No one at the meeting mentioned the tensions caused in Catholic-Muslim relations in 2006 when Pope Benedict offended Muslims during a speech in Germany nor the tensions that arose in Catholic-Jewish relations in the last two years after Pope Benedict lifted the excommunication of a traditionalist bishop who denied the extent of the Holocaust and moved forward the sainthood cause of Pope Pius XII, who was pope during World War II.

Pope Benedict pledged the Catholic Church would “continue to work to build bridges of friendship to other religions, to heal past wrongs and to foster trust between individuals and communities.”

But he also said that to be fruitful, the relationship requires “reciprocity on the part of all partners in dialogue and the followers of other religions,” especially in defending the right of all people to practice their faith and follow their conscience without fear of being ostracized or persecuted.

England’s chief rabbi, Lord Jonathan Sacks, welcomed the pope as the “leader of a great faith” to a land where battles once were fought in the name of religion in the Middle Ages and where tensions between different communities continued through the early part of the 20th century.

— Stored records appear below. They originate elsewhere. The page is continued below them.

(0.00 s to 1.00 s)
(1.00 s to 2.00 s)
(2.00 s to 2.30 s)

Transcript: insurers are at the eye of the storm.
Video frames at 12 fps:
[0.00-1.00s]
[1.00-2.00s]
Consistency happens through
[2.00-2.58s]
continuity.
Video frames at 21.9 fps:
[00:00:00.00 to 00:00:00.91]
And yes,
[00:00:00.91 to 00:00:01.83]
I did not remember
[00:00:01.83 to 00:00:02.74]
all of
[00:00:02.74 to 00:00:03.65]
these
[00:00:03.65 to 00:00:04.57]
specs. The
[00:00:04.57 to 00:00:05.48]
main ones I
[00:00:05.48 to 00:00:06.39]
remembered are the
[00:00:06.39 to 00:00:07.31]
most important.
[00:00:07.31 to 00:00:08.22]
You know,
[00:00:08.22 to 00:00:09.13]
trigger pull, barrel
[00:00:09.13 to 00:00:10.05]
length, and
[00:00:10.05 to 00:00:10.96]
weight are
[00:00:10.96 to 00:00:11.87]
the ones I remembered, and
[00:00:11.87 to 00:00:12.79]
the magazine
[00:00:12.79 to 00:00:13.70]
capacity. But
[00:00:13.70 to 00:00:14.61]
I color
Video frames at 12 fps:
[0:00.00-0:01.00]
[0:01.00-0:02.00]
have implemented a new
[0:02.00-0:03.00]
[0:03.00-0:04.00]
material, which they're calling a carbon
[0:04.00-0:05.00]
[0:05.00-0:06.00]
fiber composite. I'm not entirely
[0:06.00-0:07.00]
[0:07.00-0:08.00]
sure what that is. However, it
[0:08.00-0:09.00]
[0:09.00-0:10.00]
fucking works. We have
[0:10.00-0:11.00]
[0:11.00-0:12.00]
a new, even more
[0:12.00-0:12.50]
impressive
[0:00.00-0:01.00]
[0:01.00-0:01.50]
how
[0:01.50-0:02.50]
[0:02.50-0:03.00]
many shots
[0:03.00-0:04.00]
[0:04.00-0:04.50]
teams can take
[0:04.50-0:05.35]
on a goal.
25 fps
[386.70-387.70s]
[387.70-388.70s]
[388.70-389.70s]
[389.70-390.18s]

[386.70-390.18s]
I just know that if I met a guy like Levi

Rabbi Sacks told the pope, “The secularization that began in Europe in the 17th century did not happen because people lost faith in God,” but because “people lost faith in the ability of people of faith to live peacefully together.”

The rabbi told the pope that while members of different religions obviously believe some very different things, they all believe in a creator and in virtues and values that can strengthen society by protecting and promoting human life and dignity.

Khaled Azzam, a Muslim and director of the Prince’s School of Traditional Arts, told the pope, “We all face a world that has chosen to deny the existence of the divine,” but has shown its need to recognize something bigger than the individual by turning environmentalism into a religion.

Faith is important, he said, not only because religions give people a moral code necessary for living at peace with one another, but because it helps them recognize that there is a reality — God — that transcends the limits of this world and calls them to eternity.